Testimonios

Yo estaba de director de la Dijín

Por: General Oscar Peláez Carmona

Lo primero que recuerdo es que muy temprano mi general Gómez Padilla, director de la Policía, me llamó a mi despacho para que me desplazara cuanto antes a Medellín y asumiera la investigación por el asesinato del coronel Valdemar Franklin Quintero, director de la Policía de Antioquia.

En ese entonces era el director de la Dirección Nacional de Inteligencia. Nuestra misión era perseguir a la mafia, desmantelar la organización de Escobar y demás carteles que estaban sembrando el terror en el país. No era fácil.

Esa mañana, cuando llegué a Medellín y me puse al frente de la investigación por el asesinato de uno de los oficiales que más luchó contra el narcotráfico, comprendí la delicada situación que estaba viviendo el país. No necesité mucho tiempo, ni muchas pruebas, ni muchos testigos, para entender que en ese momento las autoridades estaban penetradas por la mafia. Y además, les había puesto precio a los agentes que patrullaban los barrios: dos millones por cabeza, y en el mes de agosto de 1989, llevaba treinta policías asesinados.

Ese día, mi cuartel de trabajo lo monté en la Metropolitana de Medellín. Organicé una serie de comandos que tenían la misión de meterse en el bajo mundo a buscar información sobre el asesinato y conseguir información sobre los planes terroristas que estaba preparando la mafia. Metimos hombres en taxis, hoteles y barrios populares; en los restaurantes más visitados de la ciudad, los centros comerciales, las terminales de buses municipales, el aeropuerto Olaya Herrera.
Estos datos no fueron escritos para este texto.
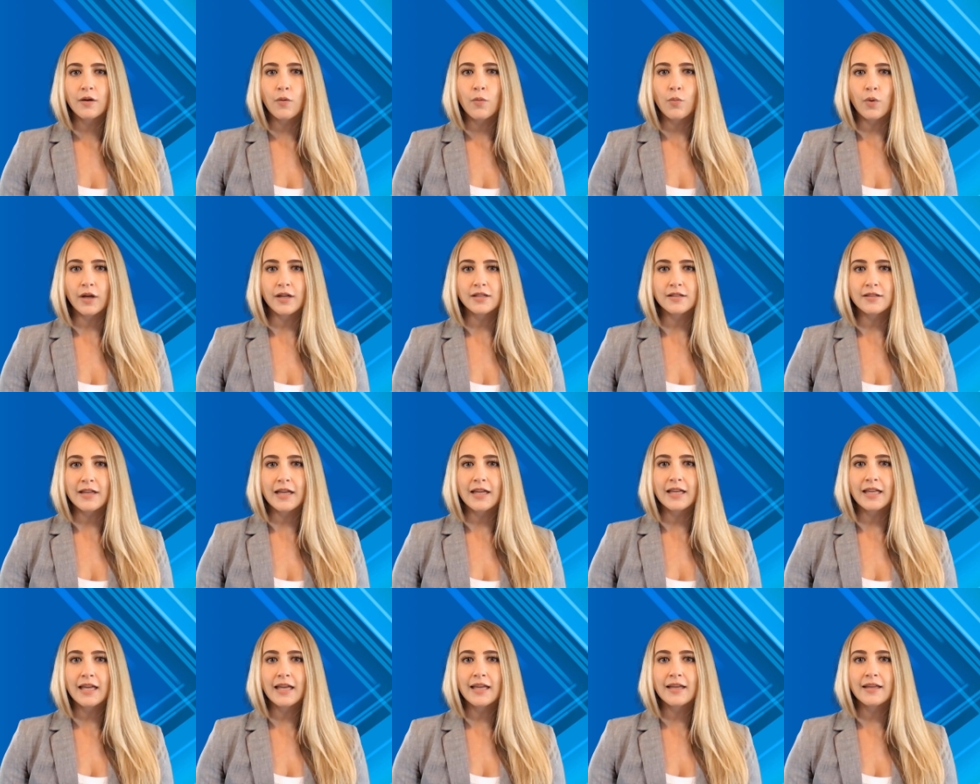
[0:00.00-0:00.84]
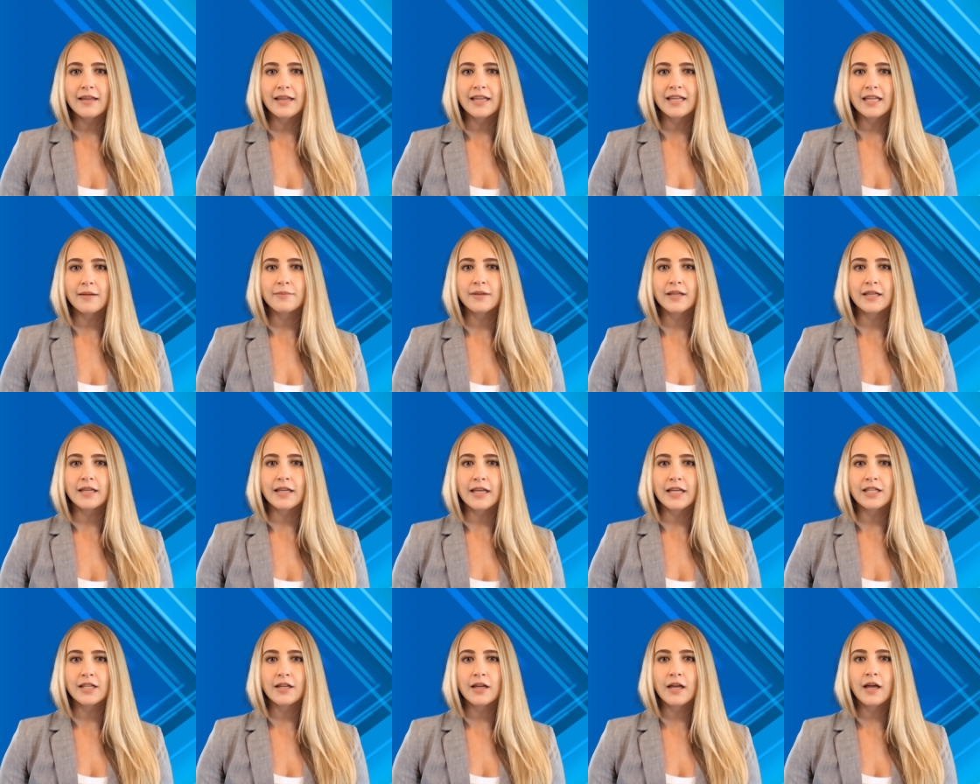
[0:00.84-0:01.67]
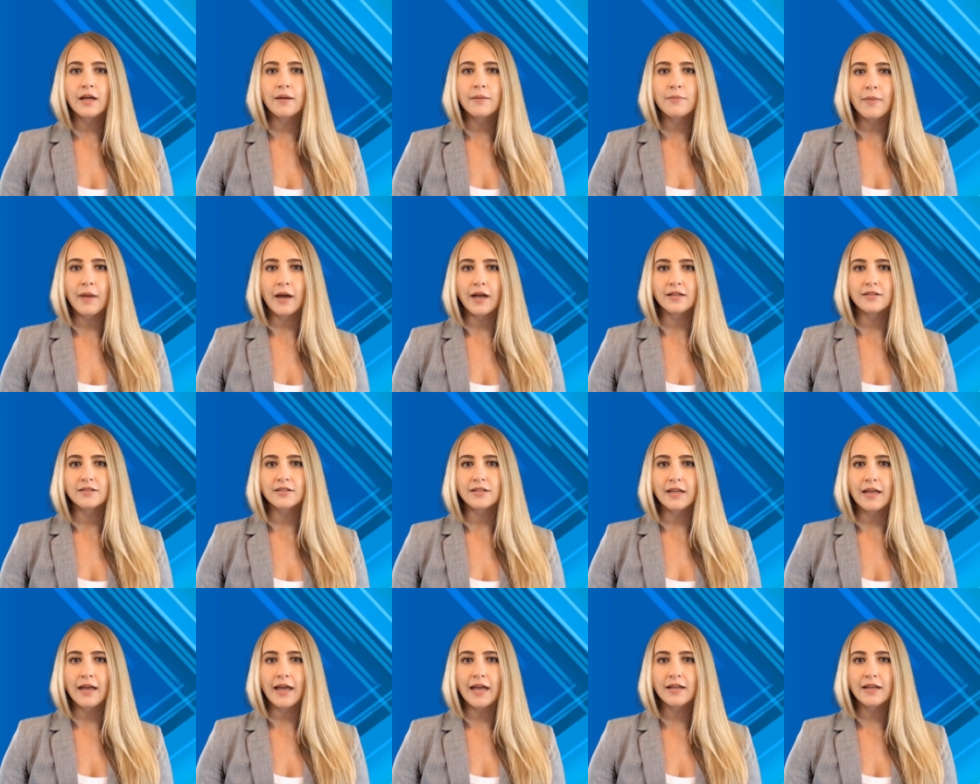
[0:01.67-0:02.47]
once again naming Elon Musk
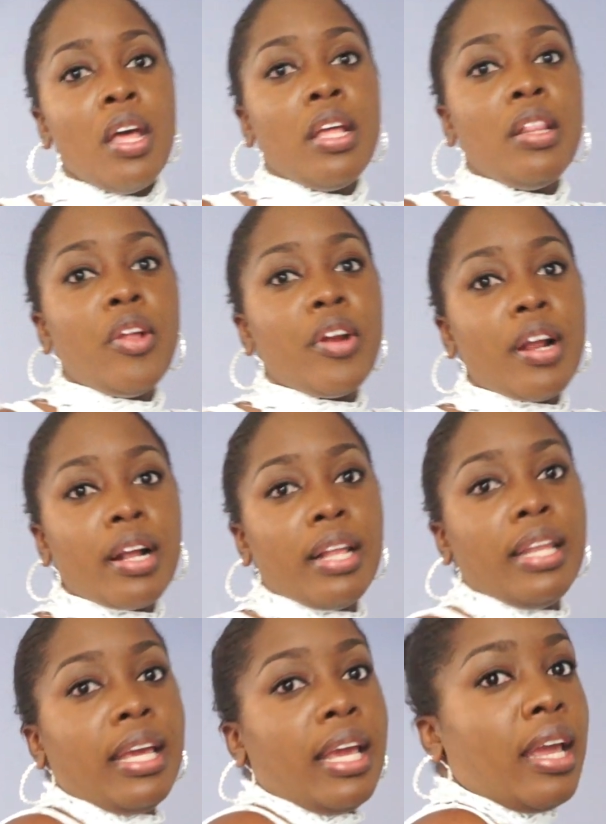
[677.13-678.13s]
They're not
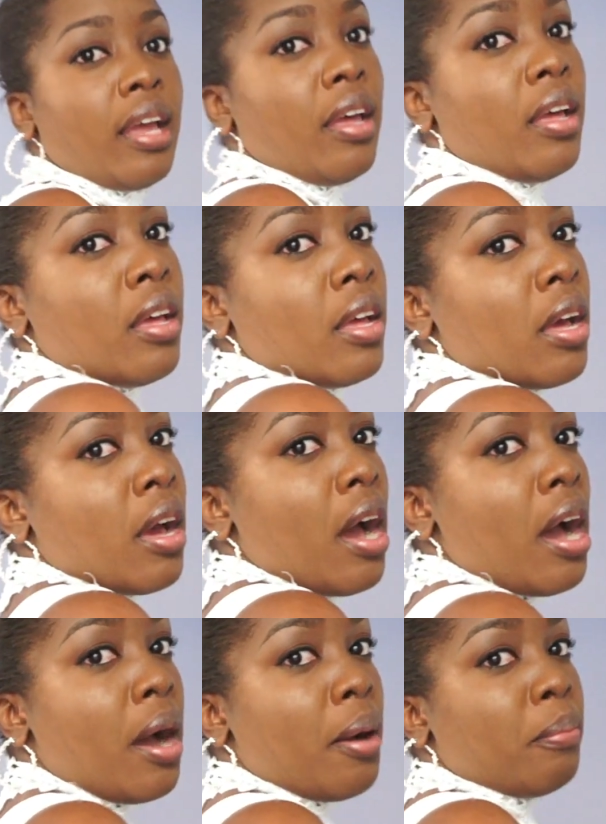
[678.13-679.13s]
clinging.
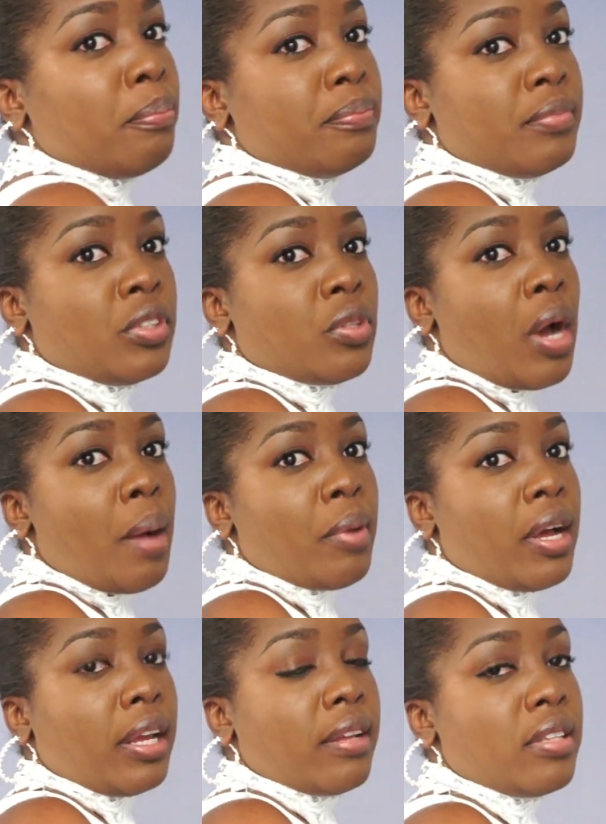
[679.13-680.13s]
So I'm
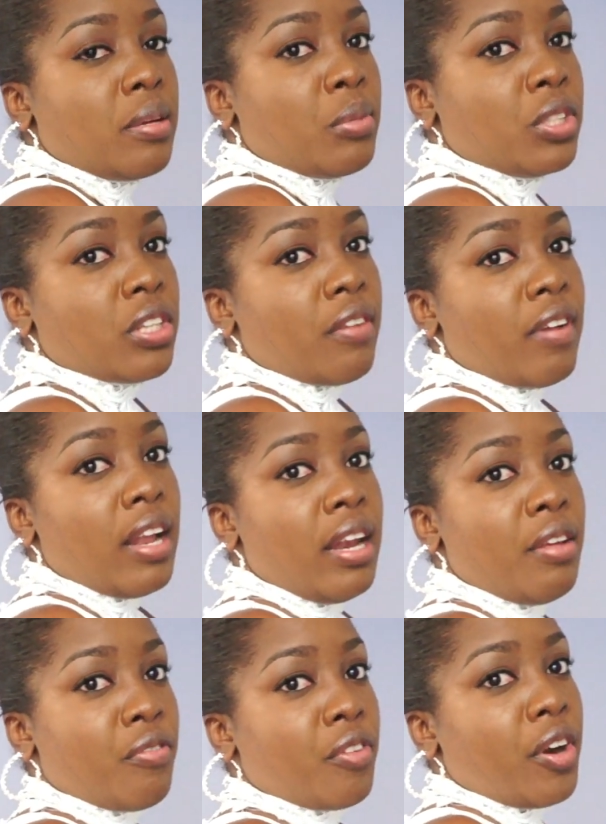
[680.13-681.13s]
not getting much of a
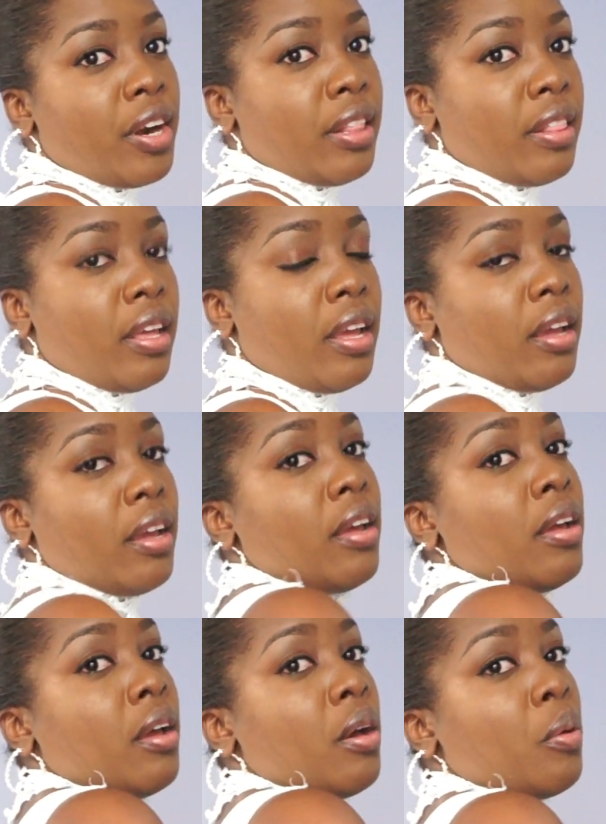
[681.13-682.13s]
lift or anything
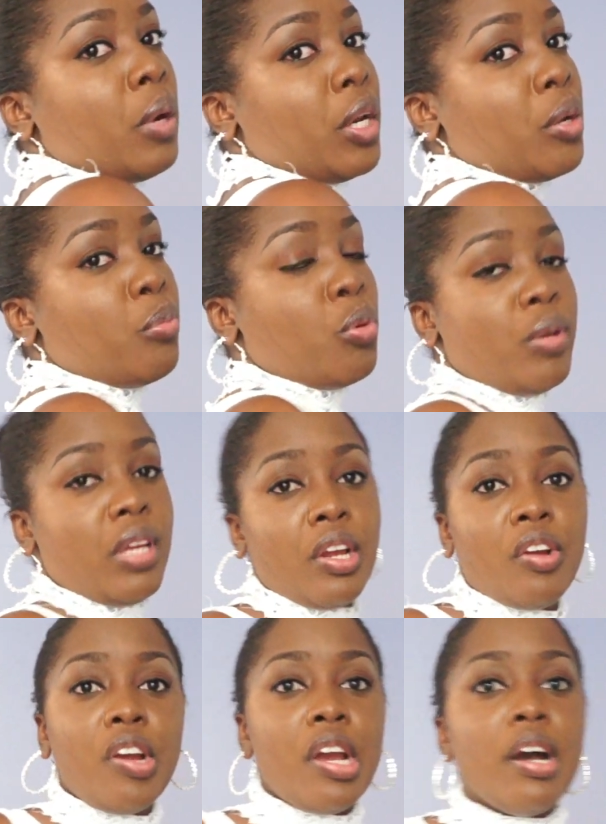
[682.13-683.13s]
in the booby
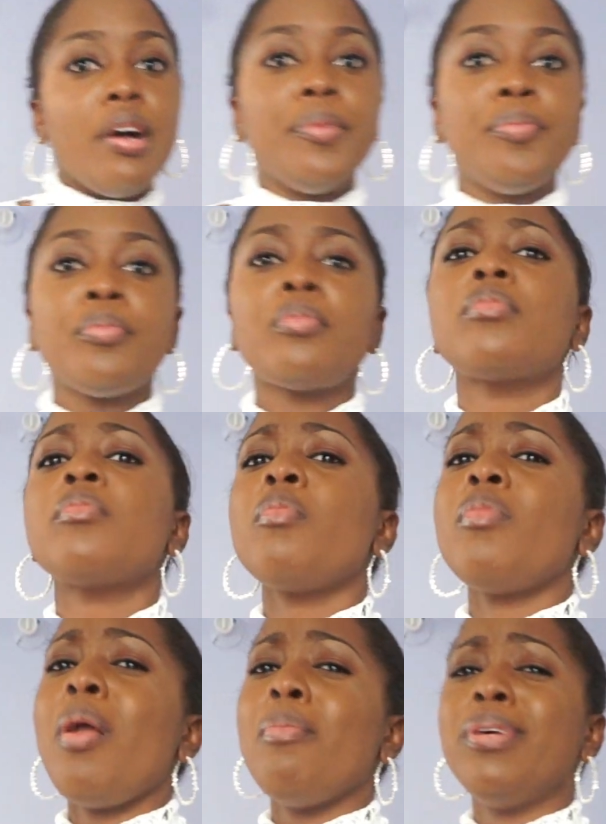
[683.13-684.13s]
area.
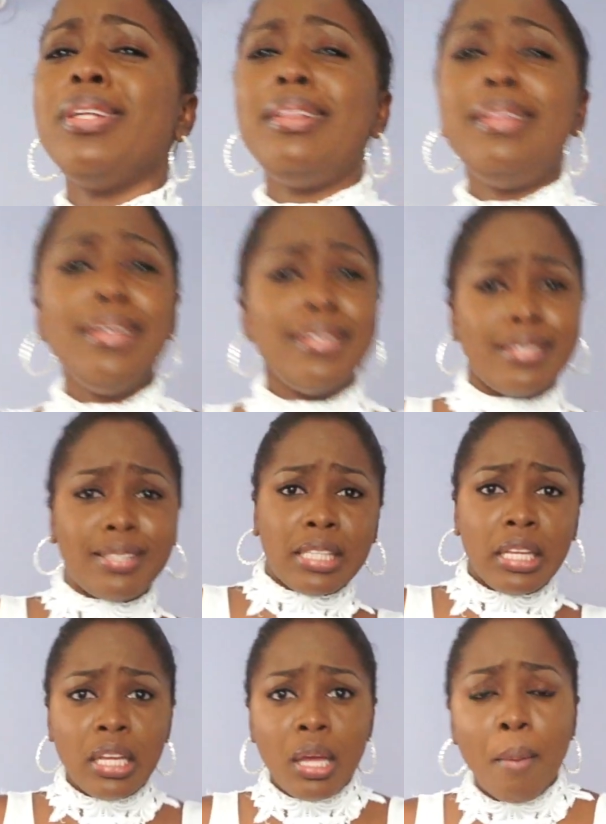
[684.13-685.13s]
But this
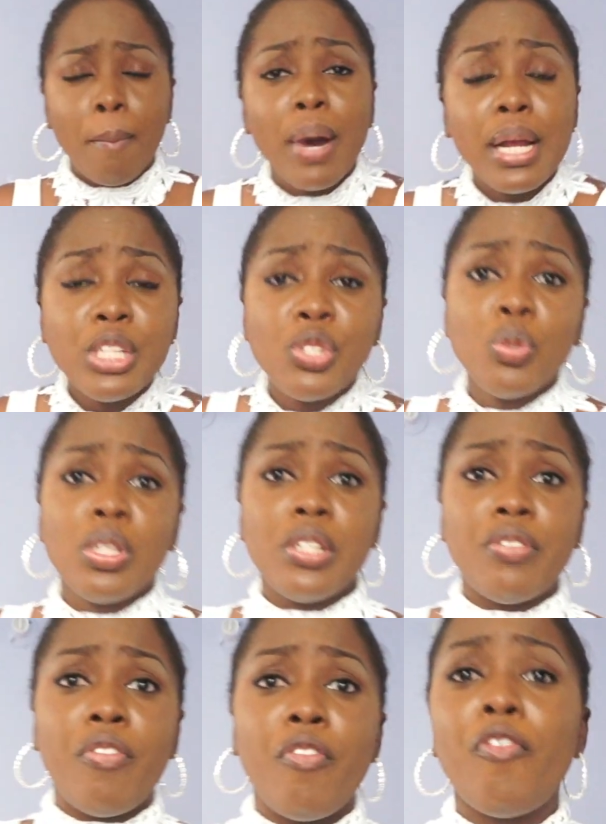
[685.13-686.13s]
bodysuit is
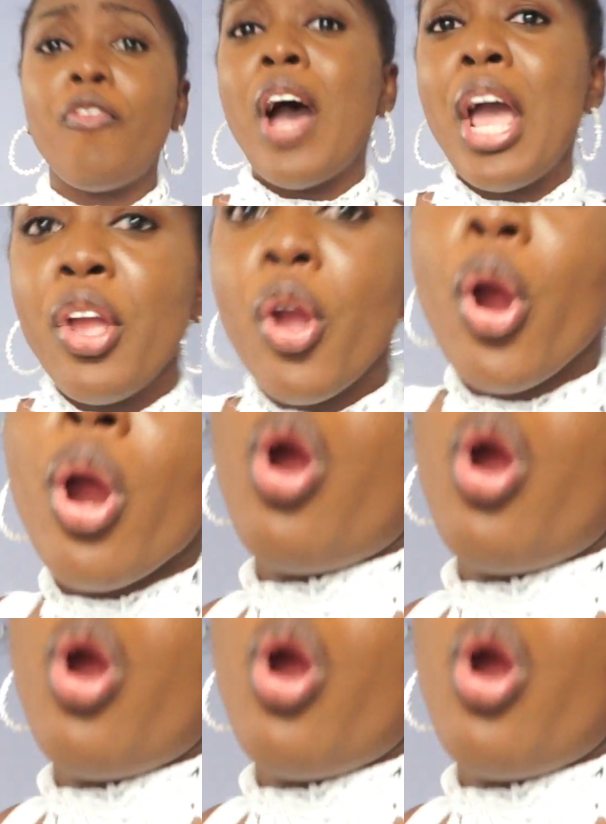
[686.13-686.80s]
fire.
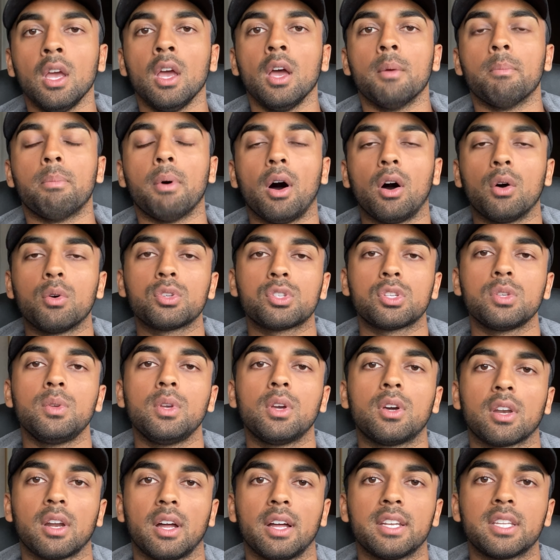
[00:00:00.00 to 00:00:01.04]
But also you've
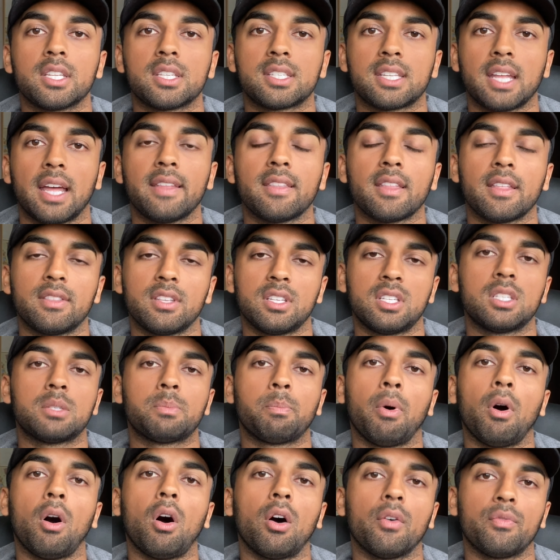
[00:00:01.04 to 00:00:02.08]
got to understand that this is
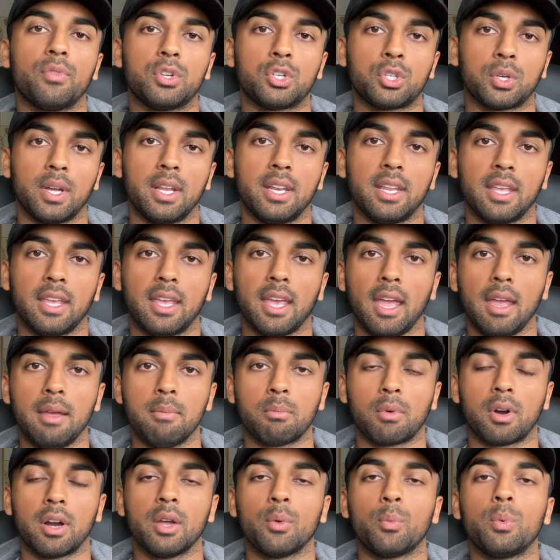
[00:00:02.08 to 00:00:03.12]
part of the trading game,
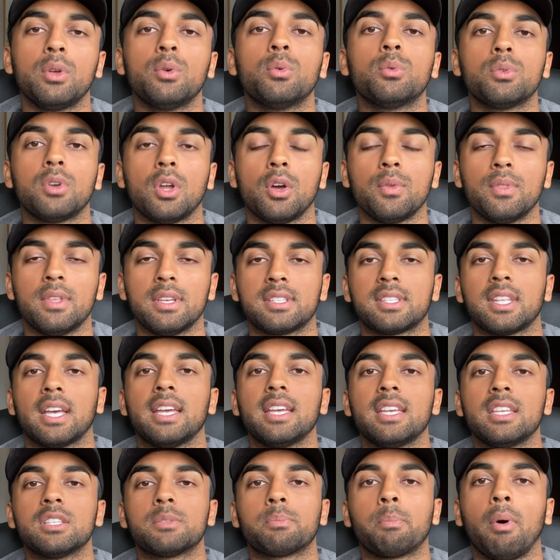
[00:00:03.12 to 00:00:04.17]
right? We all know this, that it
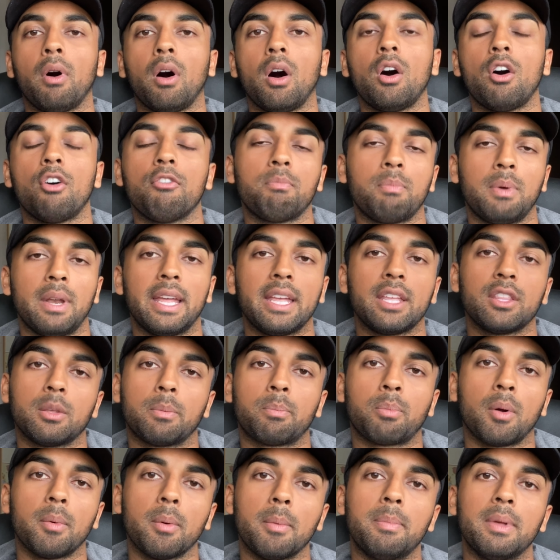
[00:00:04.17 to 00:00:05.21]
is part of playing the
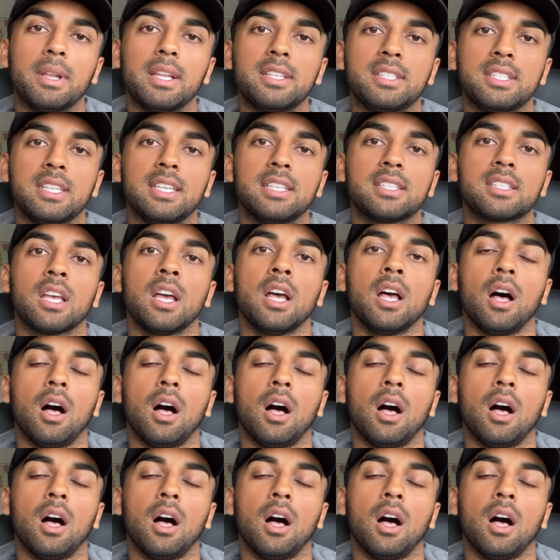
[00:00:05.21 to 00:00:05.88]
probabilities.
Hacia la una de la tarde, se programó un consejo extraordinario de seguridad. Durante esa reunión hice una larga explicación de lo que habíamos podido recoger en la calle y de las pesquisas que teníamos en materia de informantes, que nos llevaban a la conclusión de que la muerte del coronel era un paso en el macabro plan terrorista que había desatado Escobar.

Conocía mucho sobre el tema. Escobar me había declarado objetivo militar y durante el año y medio que en ese momento llevaba al frente de la Dijín había tratado de asesinarme. A tal punto que vivía en las instalaciones de la institución. Mi familia prácticamente estaba encerrada en su casa. Al final del Consejo Extraordinario de Seguridad, se ordenó redoblar la seguridad de las principales personalidades de Medellín. En esa época todo el mundo andaba en carro blindado, con escoltas, con motos. Era una locura total. Los personajes a los que ya no podíamos brindarles más protección tenían que salir del país para que la mafia no los fuera a asesinar.

El trabajo en Medellín continuaba a toda marcha. Hacia las cinco de la tarde realizamos una nueva reunión para evaluar la información recogida. Me comuniqué con el comando en Bogotá y entregué un informe pormenorizado de cada una de las actividades que habíamos hecho y la información que logramos recoger.

Estaba sentado en la silla del despacho de la Policía de Medellín, cuando una de las secretarias me informó que me necesitaban con urgencia. Era el subdirector de la Dijín, que se encontraba en la plaza de Soacha, prestando sus servicios durante la manifestación que allí tenía programada el doctor Luis Carlos Galán.

Sin rodeos me informa que el doctor Galán acaba de ser víctima de un atentado y que está malherido. Me quedé sin palabras. Como suspendido en el tiempo. Estaba aterrado de la capacidad de la delincuencia del narcotráfico para tratar de arrodillar al país. En menos de doce horas habían cometido dos atentados, en ciudades diferentes y contra dos hombres que le habían apostado la vida a derrotar al narcotráfico. Y estaba muy triste, porque nosotros, la autoridad, no habíamos sido capaces de evitar sus muertes. Podía más el miedo, la plata a manos llenas para comprar la información e infiltrar nuestras organizaciones, que nuestra capacidad operativa.

En medio de esa tristeza el teléfono sonó de nuevo. La orden era regresar de inmediato a Bogotá. Pero eran otros tiempos: cuando colgué y averigüé en cuánto tiempo podía estar en la capital, doce horas, entendí lo vulnerables que todavía éramos frente al poder de la mafia. No pudimos conseguir un vuelo nocturno que nos permitiera regresar a Bogotá de inmediato. Fue necesario desde allá coordinar el trabajo de inteligencia para no perder tiempo. No había celulares, ni computadores, ni bases de datos electrónicas. La inteligencia se hacía a mano, en el bajo mundo, buscando las pruebas de la manera más rudimentaria. Pero había que trabajar. A eso nos pusimos.